Noch immer ist offen, welche Ziele und welchen zeitlichen Ablauf die geplanten militärischen Operationen haben werden. Eine Besetzung Afghanistans durch US-Truppen ist angesichts der schwierigen Kampfbedingungen in dem Land sehr unwahrscheinlich. Seit Alexander dem Großen hat dort keine ausländische Macht mehr einen Krieg gewonnen. Längerfristig steht zu vermuten, dass – womöglich in russisch-amerikanischer Kooperation – die Nordallianz der international anerkannten afghanischen Exilregierung militärisch massive Unterstützung erhält, um die Taliban zu stürzen.

Gleichwohl haben sich die USA in Zugzwang gesetzt, Bin Laden militärisch zu Leibe zu rücken, und das bald. Am wahrscheinlichsten erscheint derzeit eine möglichst zeitlich begrenzte Aktion, bei der die Special Forces, durchaus mit Luftunterstützung, die Stellungen und Aufenthaltsorte Bin Ladens aufspüren – mit dem Ziel, den Mann nachweisbar zu töten. An einer Gefangennahme Bin Ladens, die einen Prozess mit voraussichtlich schwieriger Beweisführung in den USA nach sich ziehen würde, kann Washington kein Interesse haben.

Erbfeind Saddam

Doch mit dieser Aktion, wenn sie denn gelingen sollte, wird der „Krieg gegen den Terrorismus“ kaum vorüber sein. Schon sind andere Länder, allen voran der Irak, wieder ins Visier der US-Strategen geraten. Bereits zu Beginn der Amtszeit George W. Bushs hatten viele vermutet, er werde versuchen, das Werk seines Vaters zu vollenden und Saddam Hussein zu Fall zu bringen. Die Nachricht von vorgestern, der Flugzeugattentäter Mohamed Atta habe Kontakte zum irakischen Geheimdienst gehabt, kommt da gerade recht. Äußerungen aus dem US-Verteidigungs- und Justizministerium, es gebe deutliche Hinweise darauf, dass das mutmaßlich für die Anschläge verantwortliche Terrornetzwerk auch staatliche Unterstützung erhalte, zusammen mit der Ankündigung des stellvertretenden US-Verteidigungsministers Paul Wolfowitz, man werde „Staaten ausschalten“, die den Terrorismus unterstützen, lassen eine militärische Aktion gegen den Irak wahrscheinlich erscheinen. Dafür müssten sich die USA in der arabischen Welt diplomatisch absichern. Davon sind sie aber noch weit entfernt.

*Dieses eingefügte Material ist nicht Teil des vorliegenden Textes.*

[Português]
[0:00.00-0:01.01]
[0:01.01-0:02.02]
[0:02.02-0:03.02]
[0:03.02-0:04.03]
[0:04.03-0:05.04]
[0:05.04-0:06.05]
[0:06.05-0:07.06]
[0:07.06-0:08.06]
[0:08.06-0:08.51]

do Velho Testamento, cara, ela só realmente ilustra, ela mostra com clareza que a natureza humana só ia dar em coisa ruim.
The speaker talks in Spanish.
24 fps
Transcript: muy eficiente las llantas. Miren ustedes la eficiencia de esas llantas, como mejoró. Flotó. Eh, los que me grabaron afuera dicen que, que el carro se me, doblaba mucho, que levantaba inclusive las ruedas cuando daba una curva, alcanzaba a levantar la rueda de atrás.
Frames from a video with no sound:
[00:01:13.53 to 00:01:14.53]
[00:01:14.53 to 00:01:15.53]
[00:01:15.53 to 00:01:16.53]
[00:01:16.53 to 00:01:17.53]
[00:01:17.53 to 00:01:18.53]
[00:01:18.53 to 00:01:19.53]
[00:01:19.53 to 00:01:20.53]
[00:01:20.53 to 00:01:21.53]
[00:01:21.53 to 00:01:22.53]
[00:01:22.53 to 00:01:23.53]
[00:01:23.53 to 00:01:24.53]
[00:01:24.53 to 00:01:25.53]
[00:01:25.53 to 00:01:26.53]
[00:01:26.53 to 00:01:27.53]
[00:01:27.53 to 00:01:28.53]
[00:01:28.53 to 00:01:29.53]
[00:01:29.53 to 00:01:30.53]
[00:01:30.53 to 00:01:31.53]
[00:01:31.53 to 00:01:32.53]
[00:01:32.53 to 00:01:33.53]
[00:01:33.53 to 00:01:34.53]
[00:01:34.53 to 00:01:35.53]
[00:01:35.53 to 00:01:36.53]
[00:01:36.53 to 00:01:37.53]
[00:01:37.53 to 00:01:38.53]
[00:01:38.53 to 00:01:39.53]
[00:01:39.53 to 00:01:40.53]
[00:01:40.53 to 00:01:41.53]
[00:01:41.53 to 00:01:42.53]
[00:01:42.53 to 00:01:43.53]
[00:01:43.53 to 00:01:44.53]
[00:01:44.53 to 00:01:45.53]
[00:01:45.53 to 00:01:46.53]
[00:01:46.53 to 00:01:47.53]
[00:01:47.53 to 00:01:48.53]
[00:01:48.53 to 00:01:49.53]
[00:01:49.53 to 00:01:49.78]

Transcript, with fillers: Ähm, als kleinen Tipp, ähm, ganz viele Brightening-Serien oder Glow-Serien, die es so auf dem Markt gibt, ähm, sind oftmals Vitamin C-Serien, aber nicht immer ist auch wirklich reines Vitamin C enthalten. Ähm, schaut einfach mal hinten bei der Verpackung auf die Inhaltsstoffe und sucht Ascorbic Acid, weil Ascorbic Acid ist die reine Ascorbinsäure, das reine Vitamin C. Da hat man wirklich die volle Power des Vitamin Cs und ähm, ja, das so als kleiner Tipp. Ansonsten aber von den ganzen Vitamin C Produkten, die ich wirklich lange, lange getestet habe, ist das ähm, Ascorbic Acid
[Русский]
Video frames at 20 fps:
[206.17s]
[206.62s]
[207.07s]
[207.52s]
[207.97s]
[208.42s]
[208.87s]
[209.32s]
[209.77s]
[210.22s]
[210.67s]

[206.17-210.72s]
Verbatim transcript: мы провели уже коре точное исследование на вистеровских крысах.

In welchen Zeiträumen im Pentagon gedacht wird, bleibt unklar. Die Londoner Times berichtet unter Berufung auf US-Geheimdienstquellen, geplant sei eine fünf bis zehn Jahre andauernde Kampagne. Das deckt sich mit den andauernden Beschwörungen des Pentagons und des US-Außenministeriums, es werde sich um einen langen Feldzug handeln. Insofern könnte die Entsendung der Truppen in den Golf auch jenseits unmittelbar bevorstehender Militäraktionen einfach dem Aufbau einer massiven Präsenz für mittelfristige Pläne dienen.